(WHAT THE EXERCISE ASKS):
Your reply should hold every record exactly as given, with no pictures in it.

(SUPPLIED MATERIAL):
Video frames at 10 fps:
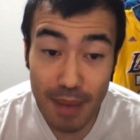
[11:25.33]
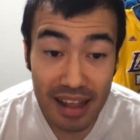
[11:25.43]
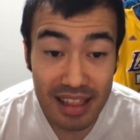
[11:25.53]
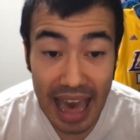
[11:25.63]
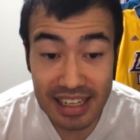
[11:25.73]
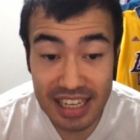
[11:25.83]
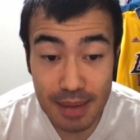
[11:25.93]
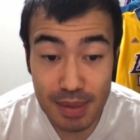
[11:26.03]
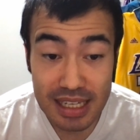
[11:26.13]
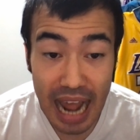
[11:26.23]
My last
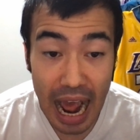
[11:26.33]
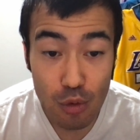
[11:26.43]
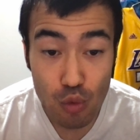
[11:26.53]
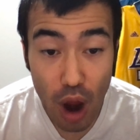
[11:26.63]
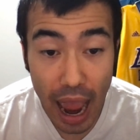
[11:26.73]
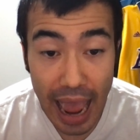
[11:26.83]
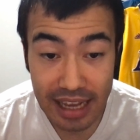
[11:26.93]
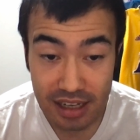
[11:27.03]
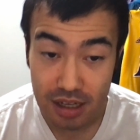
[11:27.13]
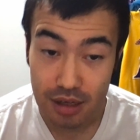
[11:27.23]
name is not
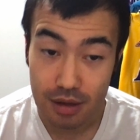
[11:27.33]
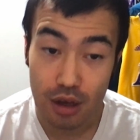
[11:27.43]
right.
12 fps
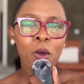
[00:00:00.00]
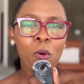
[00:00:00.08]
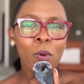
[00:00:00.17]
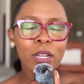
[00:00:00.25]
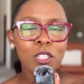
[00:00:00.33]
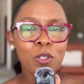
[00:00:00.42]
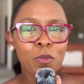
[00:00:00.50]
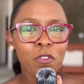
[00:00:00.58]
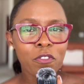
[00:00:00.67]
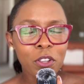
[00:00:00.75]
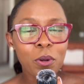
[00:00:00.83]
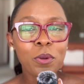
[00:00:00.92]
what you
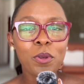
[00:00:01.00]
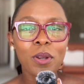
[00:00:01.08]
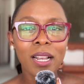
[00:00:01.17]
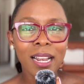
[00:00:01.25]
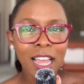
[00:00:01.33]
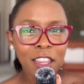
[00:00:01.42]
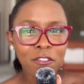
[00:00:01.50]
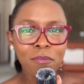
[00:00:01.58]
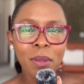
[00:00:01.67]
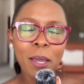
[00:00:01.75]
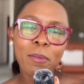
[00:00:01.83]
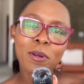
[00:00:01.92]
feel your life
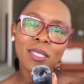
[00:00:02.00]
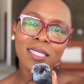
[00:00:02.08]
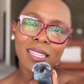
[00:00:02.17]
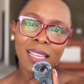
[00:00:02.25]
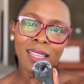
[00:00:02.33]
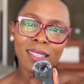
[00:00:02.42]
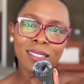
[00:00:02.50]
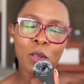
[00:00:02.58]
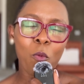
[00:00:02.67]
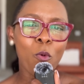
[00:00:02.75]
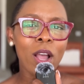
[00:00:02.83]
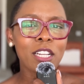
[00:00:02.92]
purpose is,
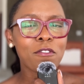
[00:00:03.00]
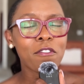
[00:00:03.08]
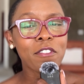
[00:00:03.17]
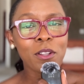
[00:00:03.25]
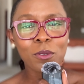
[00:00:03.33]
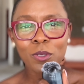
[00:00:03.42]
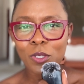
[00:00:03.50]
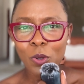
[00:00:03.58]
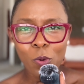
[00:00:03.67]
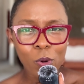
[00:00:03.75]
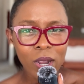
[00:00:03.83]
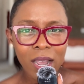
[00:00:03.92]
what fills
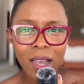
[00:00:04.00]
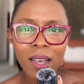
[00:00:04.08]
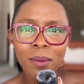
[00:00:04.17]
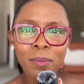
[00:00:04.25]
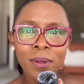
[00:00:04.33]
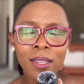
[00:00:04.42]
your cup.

(ANSWER BOX):
Video frames at 10 fps:
[11:25.33]
[11:25.43]
[11:25.53]
[11:25.63]
[11:25.73]
[11:25.83]
[11:25.93]
[11:26.03]
[11:26.13]
[11:26.23]
My last
[11:26.33]
[11:26.43]
[11:26.53]
[11:26.63]
[11:26.73]
[11:26.83]
[11:26.93]
[11:27.03]
[11:27.13]
[11:27.23]
name is not
[11:27.33]
[11:27.43]
right.
12 fps
[00:00:00.00]
[00:00:00.08]
[00:00:00.17]
[00:00:00.25]
[00:00:00.33]
[00:00:00.42]
[00:00:00.50]
[00:00:00.58]
[00:00:00.67]
[00:00:00.75]
[00:00:00.83]
[00:00:00.92]
what you
[00:00:01.00]
[00:00:01.08]
[00:00:01.17]
[00:00:01.25]
[00:00:01.33]
[00:00:01.42]
[00:00:01.50]
[00:00:01.58]
[00:00:01.67]
[00:00:01.75]
[00:00:01.83]
[00:00:01.92]
feel your life
[00:00:02.00]
[00:00:02.08]
[00:00:02.17]
[00:00:02.25]
[00:00:02.33]
[00:00:02.42]
[00:00:02.50]
[00:00:02.58]
[00:00:02.67]
[00:00:02.75]
[00:00:02.83]
[00:00:02.92]
purpose is,
[00:00:03.00]
[00:00:03.08]
[00:00:03.17]
[00:00:03.25]
[00:00:03.33]
[00:00:03.42]
[00:00:03.50]
[00:00:03.58]
[00:00:03.67]
[00:00:03.75]
[00:00:03.83]
[00:00:03.92]
what fills
[00:00:04.00]
[00:00:04.08]
[00:00:04.17]
[00:00:04.25]
[00:00:04.33]
[00:00:04.42]
your cup.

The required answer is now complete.